The process unfolds in a series of steps:

  • Step 1: A user enters a domain name, for instance, bytebytego.com, into their web browser and presses enter.
  • Step 2: Prior to any external lookup, the browser first checks its internal cache for a corresponding IP address. The operating system’s cache is also consulted.
  • Step 3: A cache miss initiates a DNS query. The browser dispatches this query to its configured DNS resolver, which is typically provided by an Internet Service Provider (ISP) or a public service like Google DNS or Cloudflare.
  • Step 4: The DNS resolver then inspects its own cache for the requested information.
  • Step 5-6: If the resolver’s cache does not contain the answer, it queries the root servers, asking for the location of the “.com” Top-Level Domain (TLD) name server. For bytebytego.com, the root server responds with the address of the .com TLD name server.
  • Step 7-8: The resolver proceeds to query the .com TLD server, which subsequently returns the address of the authoritative name server for the specific domain.
  • Step 9-10: This authoritative server holds the actual A/AAAA record, which maps the domain name to its corresponding IP address. The resolver finally obtains the answer, for example, 172.67.21.11 for bytebytego.com.
  • Step 11-12: The acquired IP address is cached at the resolver level to expedite future lookups and is then relayed back to the browser.
  • Step 13-14: The browser stores this for its own subsequent uses and then employs it to initiate the actual HTTP request to the web server.
  • Step 15: Finally, the web server processes the request and returns the desired content to the browser.

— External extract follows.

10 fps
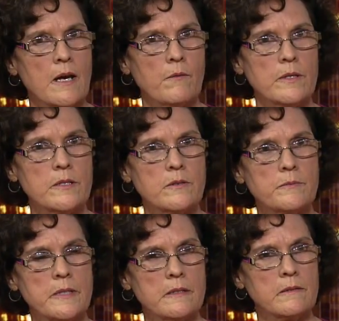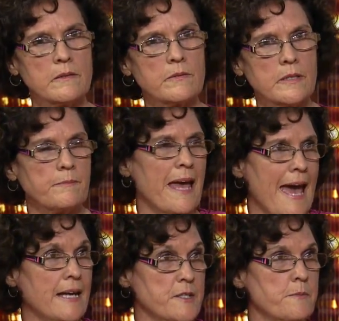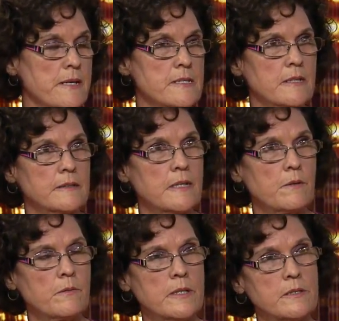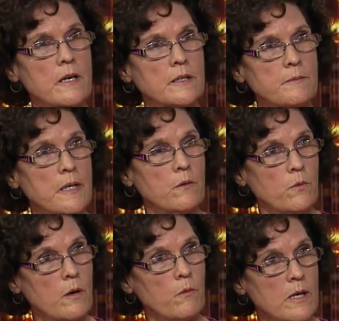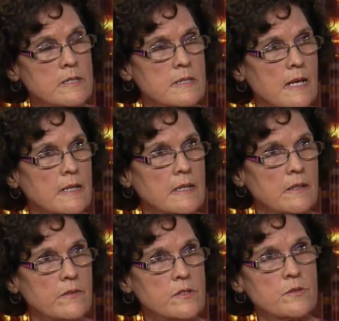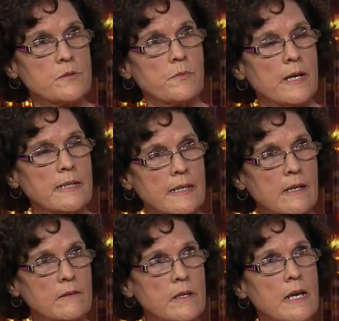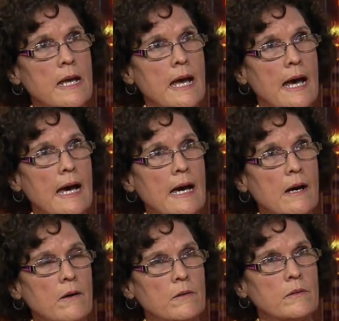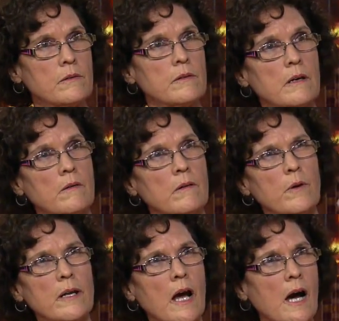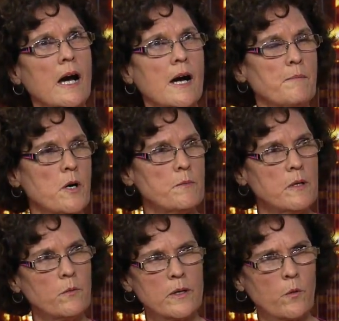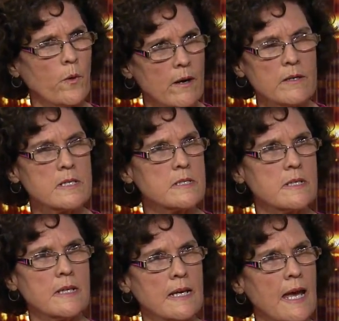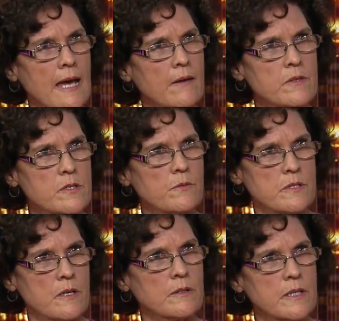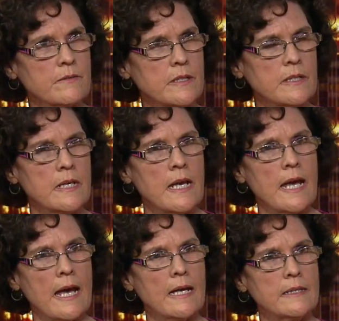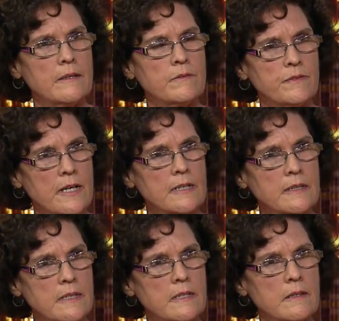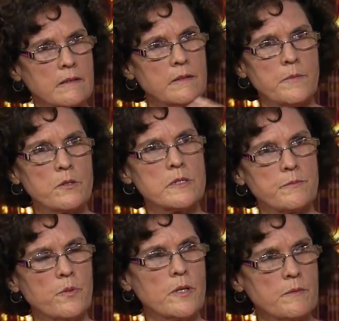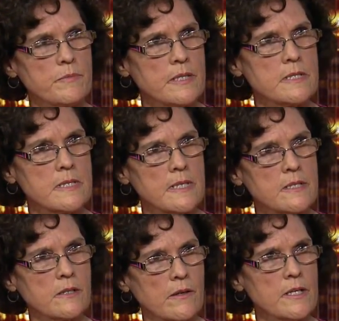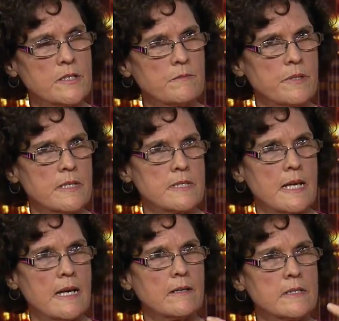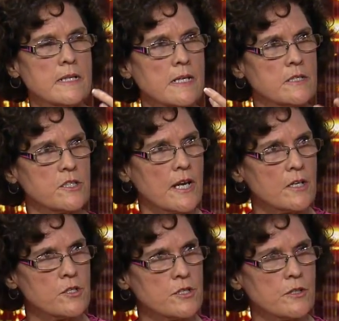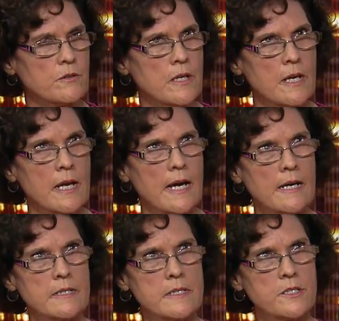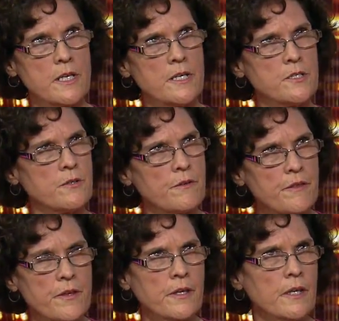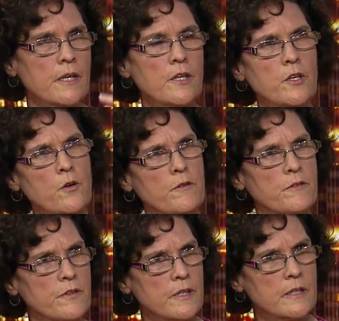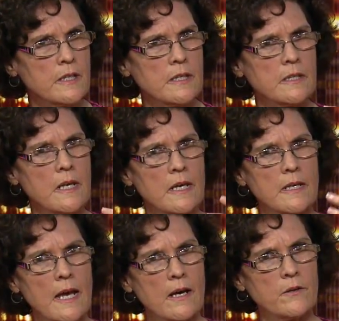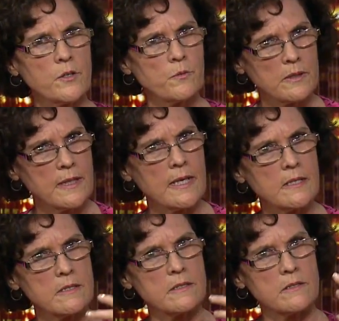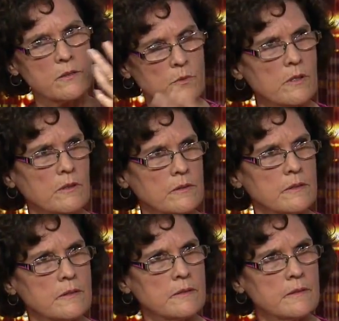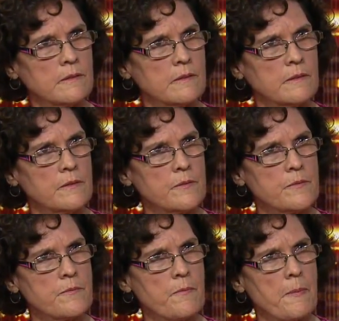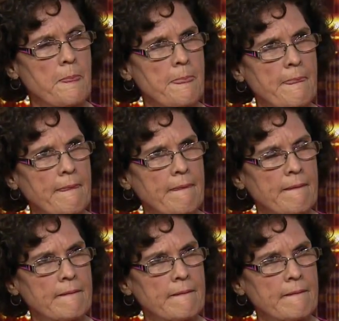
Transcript: We do them in three acts, basically, where we talk about what was that individual's breakdown, how what aha moment, what awareness did they have as a result of it? And then finally, the most important piece, the integration piece, how does that change you? How does it change your thinking, your feeling, and how you relate to the world? Mm. Now, as a viewer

All these intricate operations are completed within milliseconds, even before the initial page content begins to load.

Regarding DNS troubleshooting and diagnostics, which specific tools or commands, such as dig, nslookup, or others, are most frequently utilized by technical professionals?

Can a Web Server Provide Real-time Updates?

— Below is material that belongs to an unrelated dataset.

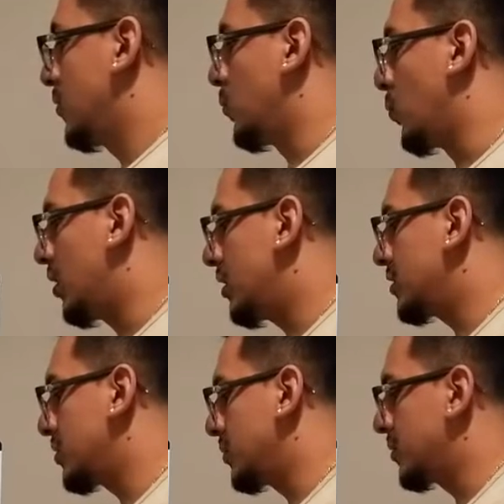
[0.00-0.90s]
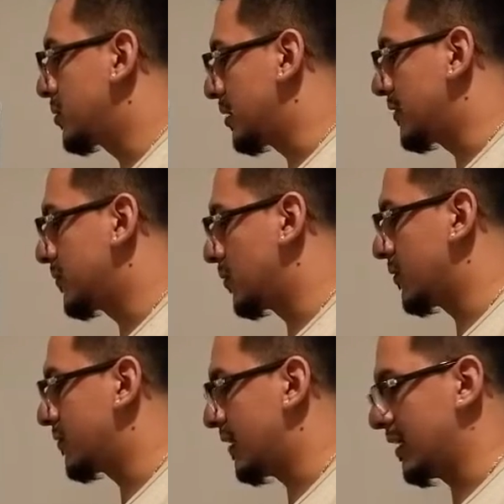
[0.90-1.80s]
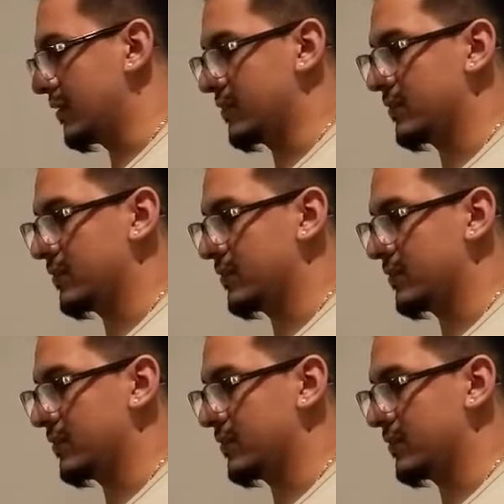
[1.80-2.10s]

1, 2, 3, 4, 5.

An HTTP server, by its fundamental nature, cannot automatically initiate a connection to a client’s web browser. Consequently, the web browser always acts as the initiator in HTTP communication. The challenge then becomes how to receive real-time updates from the HTTP server efficiently.

Both the web browser and the HTTP server can contribute to achieving real-time updates through different architectural patterns.

Client-side approaches typically involve the web browser performing the primary effort, utilizing techniques such as short polling or long polling. In short polling, the browser repeatedly sends requests at intervals until it retrieves the most current data. Conversely, with long polling, the HTTP server holds the request open and only responds once new data becomes available.

Collaborative solutions, where both the HTTP server and web browser interact more dynamically, include WebSocket or Server-Sent Events (SSE). In both scenarios, after an initial connection is established, the HTTP server can directly transmit the latest data to the browser. The key distinction lies in their directionality: SSE is uni-directional, allowing the server to push updates to the browser without the browser sending new requests, whereas WebSocket provides a fully-duplex communication channel, enabling continuous bi-directional exchange of data.

Among the four discussed solutions (long polling, short polling, SSE, and WebSocket), an analysis of their common usage patterns and specific application use cases is valuable for architectural considerations.